Zhang Zhen, Tan Ee Phie, VandenHull Nicole J, Peterson Kenneth R, Slawson Chad
Department of Biochemistry and Molecular Biology, University of Kansas Medical Center , Kansas City, KS , USA.
Department of Biochemistry and Molecular Biology, University of Kansas Medical Center , Kansas City, KS , USA ; KUMC Cancer Center, University of Kansas Medical Center , Kansas City, KS , USA ; Institute for Reproductive Health and Regenerative Medicine, University of Kansas Medical Center , Kansas City, KS , USA.
Front Endocrinol (Lausanne). 2014 Dec 1;5:206. doi: 10.3389/fendo.2014.00206. eCollection 2014.
O-linked N-acetylglucosamine (O-GlcNAc) is a post-translational modification involving an attachment of a single β-N-acetylglucosamine moiety to serine or threonine residues in nuclear and cytoplasmic proteins. Cellular O-GlcNAc levels are regulated by two enzymes: O-GlcNAc transferase (OGT) and O-GlcNAcase (OGA), which add and remove the modification, respectively.
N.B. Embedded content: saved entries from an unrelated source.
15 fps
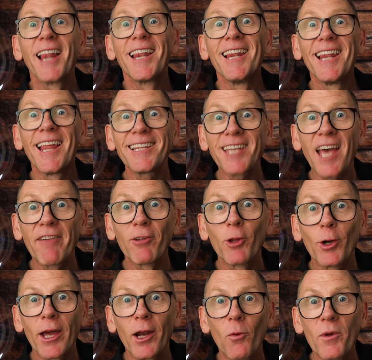Let's have a
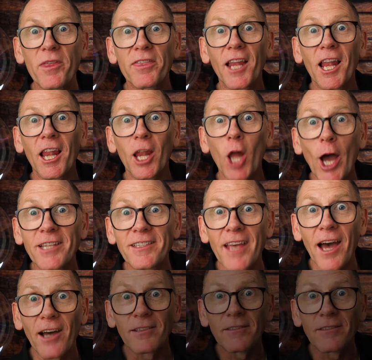look at it with the lights out.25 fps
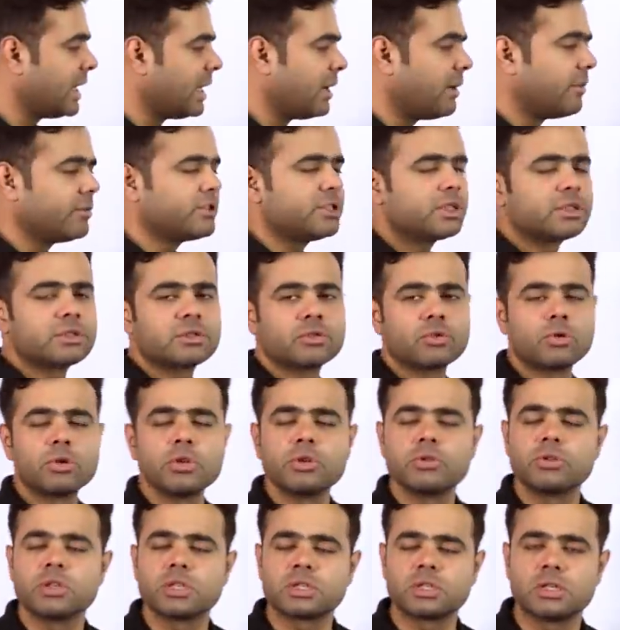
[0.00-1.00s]
I have just told
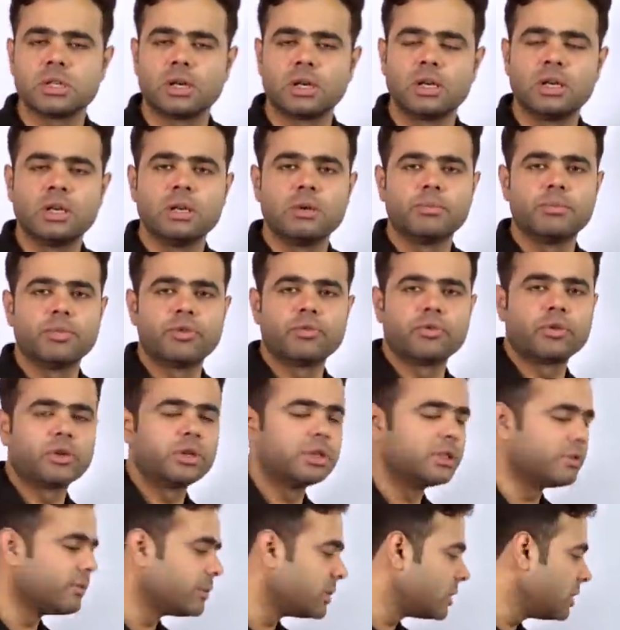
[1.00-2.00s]
you just now before
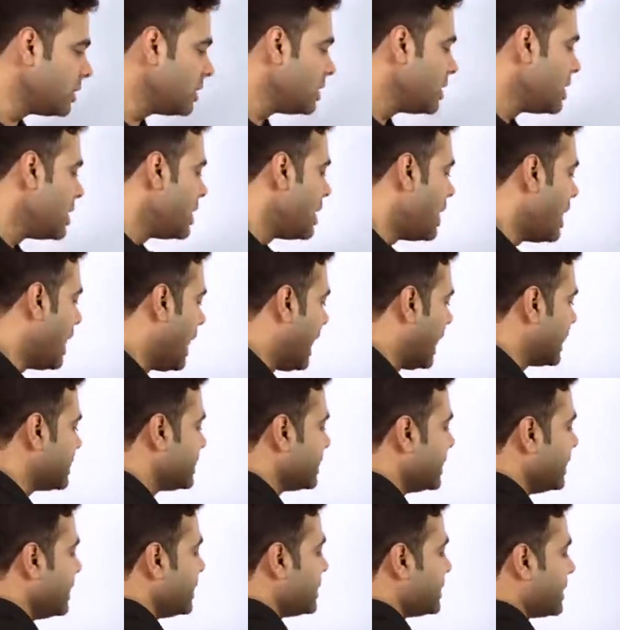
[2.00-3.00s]
in the word.
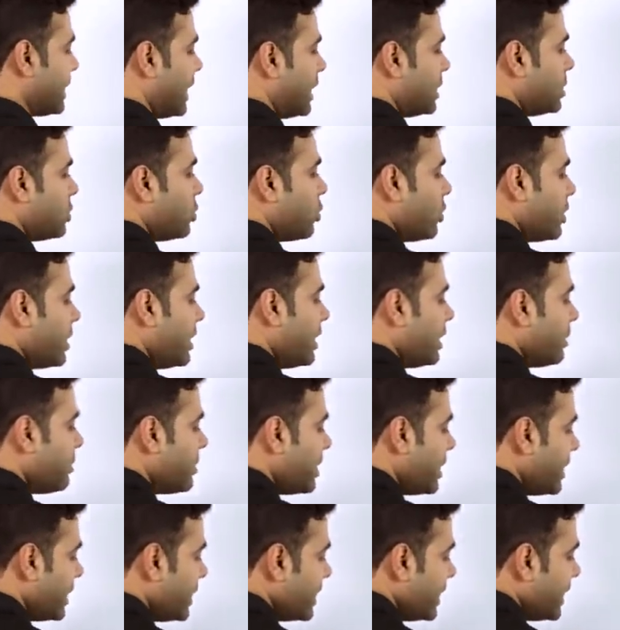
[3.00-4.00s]
Actually, sartorial
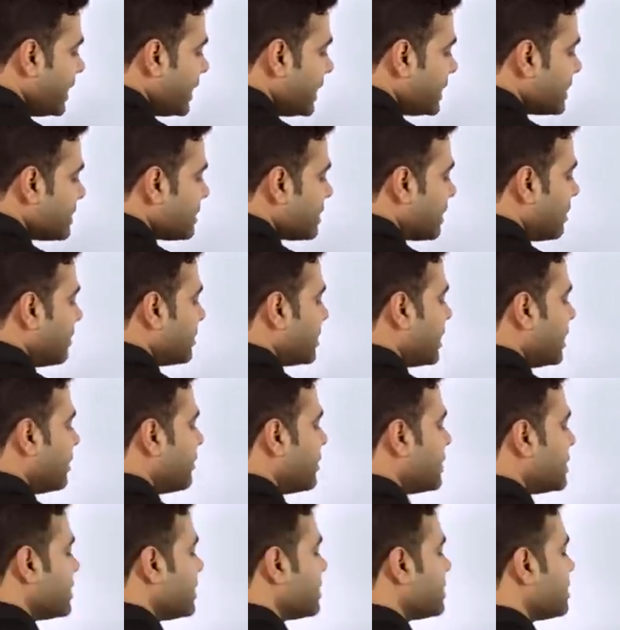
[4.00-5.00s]
ability is something
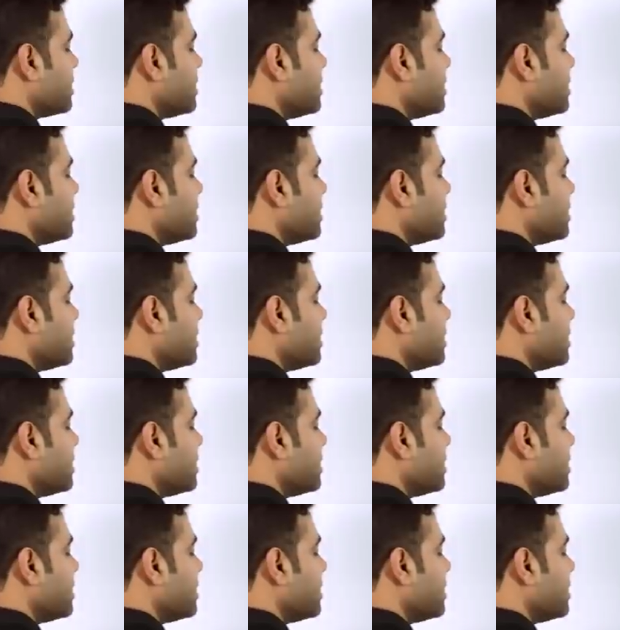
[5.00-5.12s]
which is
The levels of O-GlcNAc can rapidly change in response to fluctuations in the extracellular environment; however, O-GlcNAcylation returns to a baseline level quickly after stimulus removal. This process termed O-GlcNAc homeostasis appears to be critical to the regulation of many cellular functions including cell cycle progress, stress response, and gene transcription. Disruptions in O-GlcNAc homeostasis are proposed to lead to the development of diseases, such as cancer, diabetes, and Alzheimer's disease. O-GlcNAc homeostasis is correlated with the expression of OGT and OGA. We reason that alterations in O-GlcNAc levels affect OGA and OGT transcription. We treated several human cell lines with Thiamet-G (TMG, an OGA inhibitor) to increase overall O-GlcNAc levels resulting in decreased OGT protein expression and increased OGA protein expression. OGT transcript levels slightly declined with TMG treatment, but OGA transcript levels were significantly increased. Pretreating cells with protein translation inhibitor cycloheximide did not stabilize OGT or OGA protein expression in the presence of TMG; nor did TMG stabilize OGT and OGA mRNA levels when cells were treated with RNA transcription inhibitor actinomycin D. Finally, we performed RNA Polymerase II chromatin immunoprecipitation at the OGA promoter and found that RNA Pol II occupancy at the transcription start site was lower after prolonged TMG treatment. Together, these data suggest that OGA transcription was sensitive to changes in O-GlcNAc homeostasis and was potentially regulated by O-GlcNAc.
O-连接的N-乙酰葡糖胺(O-GlcNAc)是一种翻译后修饰,涉及将单个β-N-乙酰葡糖胺部分连接到核蛋白和细胞质蛋白中的丝氨酸或苏氨酸残基上。细胞内O-GlcNAc水平由两种酶调节:O-GlcNAc转移酶(OGT)和O-GlcNAcase(OGA),它们分别添加和去除这种修饰。O-GlcNAc水平可响应细胞外环境的波动而迅速变化;然而,在刺激去除后,O-GlcNAcylation会迅速恢复到基线水平。这个被称为O-GlcNAc稳态的过程似乎对包括细胞周期进程、应激反应和基因转录在内的许多细胞功能的调节至关重要。有人提出O-GlcNAc稳态的破坏会导致疾病的发生,如癌症、糖尿病和阿尔茨海默病。O-GlcNAc稳态与OGT和OGA的表达相关。我们推测O-GlcNAc水平的改变会影响OGA和OGT的转录。我们用噻美特-G(TMG,一种OGA抑制剂)处理了几种人类细胞系,以提高整体O-GlcNAc水平,导致OGT蛋白表达降低,OGA蛋白表达增加。TMG处理后OGT转录水平略有下降,但OGA转录水平显著增加。在用蛋白质翻译抑制剂环己酰亚胺预处理细胞后,在TMG存在的情况下,OGT或OGA蛋白表达并未稳定;当用RNA转录抑制剂放线菌素D处理细胞时,TMG也未稳定OGT和OGA的mRNA水平。最后,我们在OGA启动子处进行了RNA聚合酶II染色质免疫沉淀,发现长时间TMG处理后,转录起始位点处的RNA Pol II占有率较低。总之,这些数据表明OGA转录对O-GlcNAc稳态的变化敏感,并可能受O-GlcNAc调控。